*Aim of the task*: Print exactly, and only, the lines from the one containing "(0.00 s to 0.90 s)" through the last line of the records below, both included; leave out the pictures.

* * * * * * *

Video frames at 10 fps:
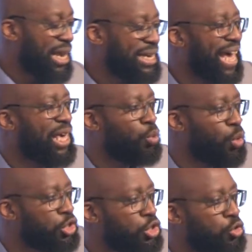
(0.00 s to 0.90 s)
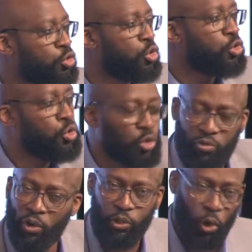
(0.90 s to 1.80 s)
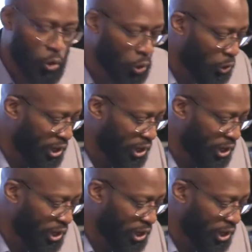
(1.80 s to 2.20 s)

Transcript: that he wants you to use for his own glory.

* * * * * * *

*Response*:
(0.00 s to 0.90 s)
(0.90 s to 1.80 s)
(1.80 s to 2.20 s)

Transcript: that he wants you to use for his own glory.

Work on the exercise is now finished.